[Stored items]
^^^^^^^^^^^^^^^^

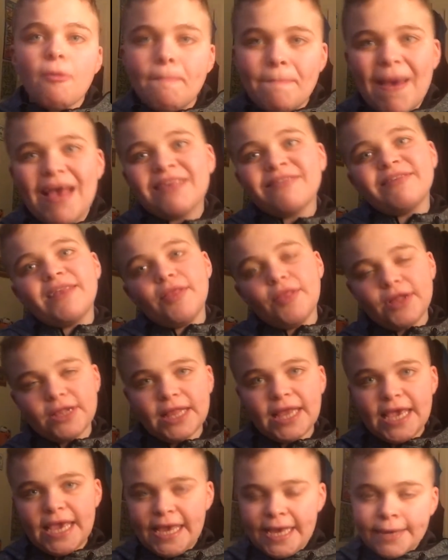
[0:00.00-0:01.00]
the best in the
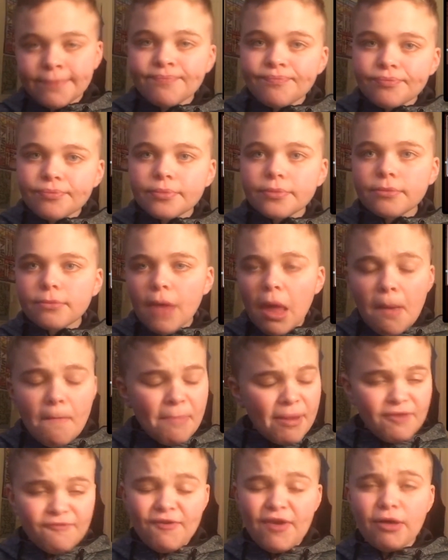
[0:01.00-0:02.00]
league,
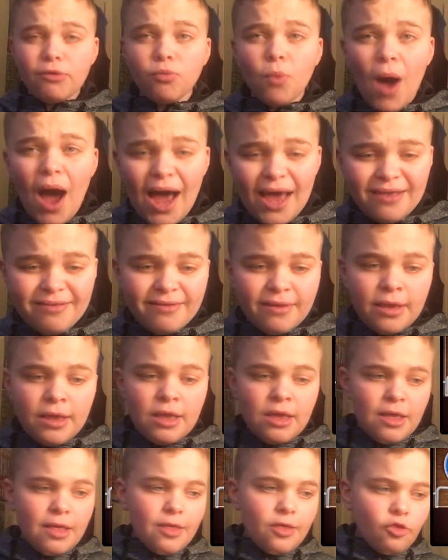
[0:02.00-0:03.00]
midfield-wise.
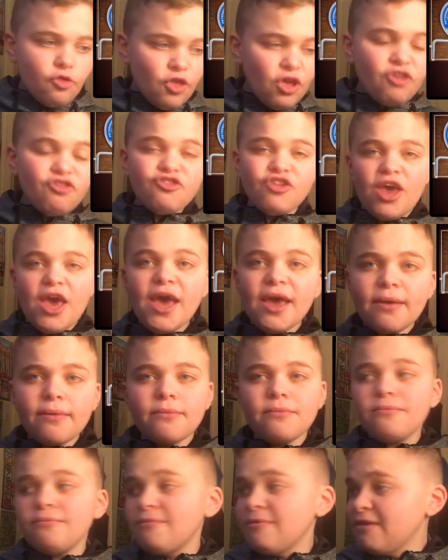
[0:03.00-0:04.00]
This year,
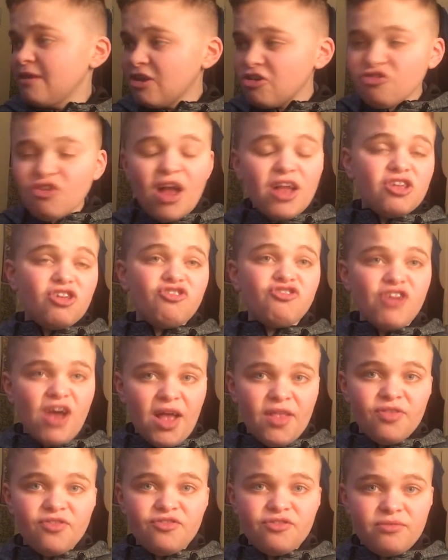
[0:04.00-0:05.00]
he's not had a
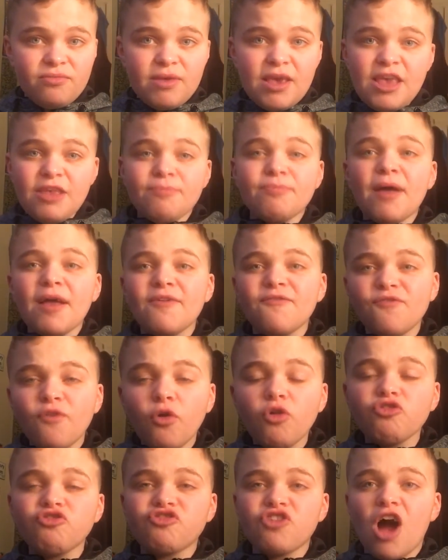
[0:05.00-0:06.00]
chance. He's played
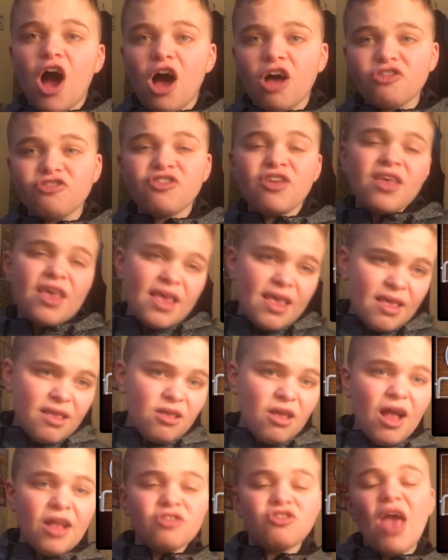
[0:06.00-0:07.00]
4 starts
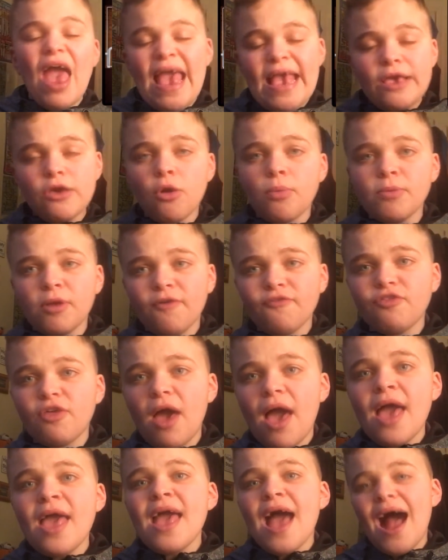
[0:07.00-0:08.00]
and 8 coming off,
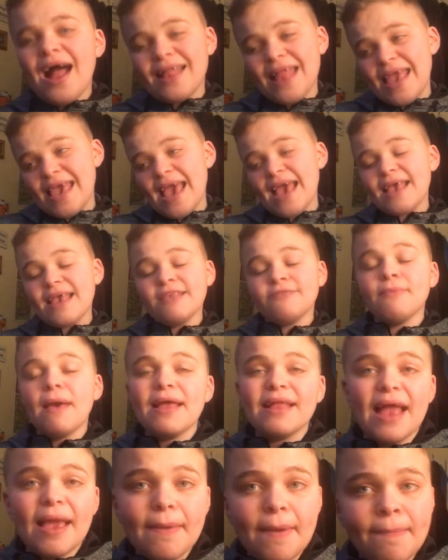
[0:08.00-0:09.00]
he's
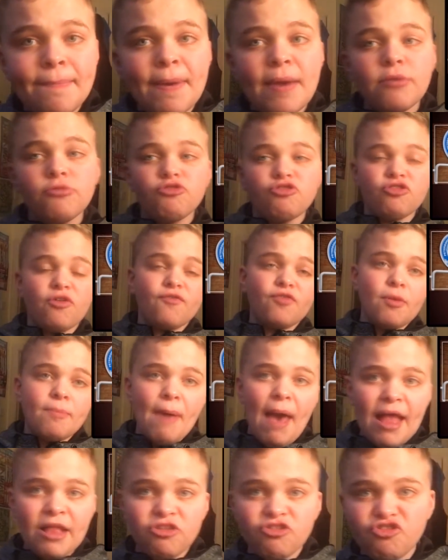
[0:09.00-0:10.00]
made 8 appearances off the
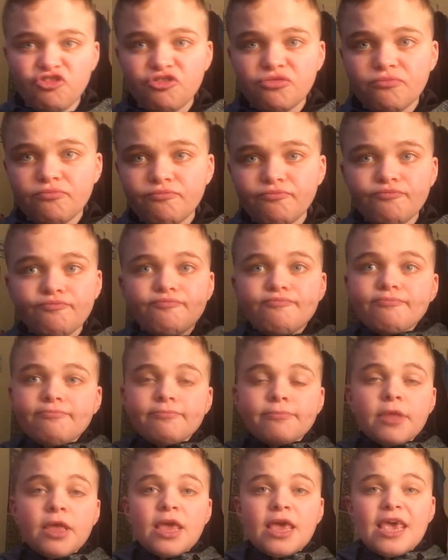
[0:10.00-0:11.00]
bench.
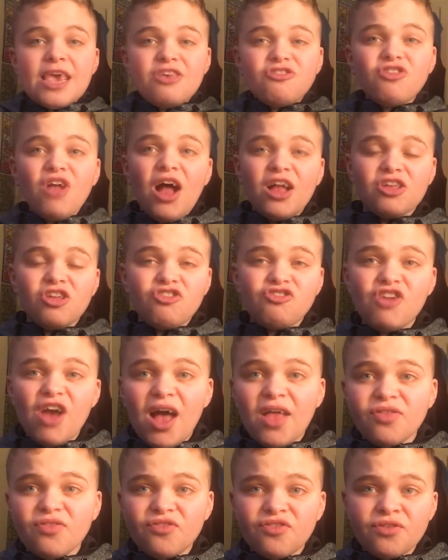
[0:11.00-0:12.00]
He's not had a
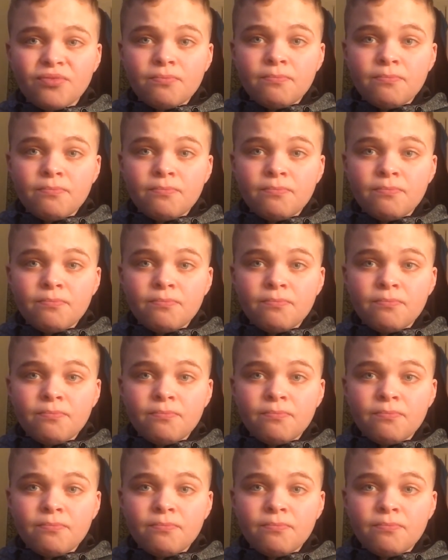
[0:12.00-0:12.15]
chance.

^^^^^^^^^^^^^^^^

:: EXERCISE DIRECTIONS ::
Output every entry above exactly, minus the pictures.

:: COMPLETED EXERCISE ::
[0:00.00-0:01.00]
the best in the
[0:01.00-0:02.00]
league,
[0:02.00-0:03.00]
midfield-wise.
[0:03.00-0:04.00]
This year,
[0:04.00-0:05.00]
he's not had a
[0:05.00-0:06.00]
chance. He's played
[0:06.00-0:07.00]
4 starts
[0:07.00-0:08.00]
and 8 coming off,
[0:08.00-0:09.00]
he's
[0:09.00-0:10.00]
made 8 appearances off the
[0:10.00-0:11.00]
bench.
[0:11.00-0:12.00]
He's not had a
[0:12.00-0:12.15]
chance.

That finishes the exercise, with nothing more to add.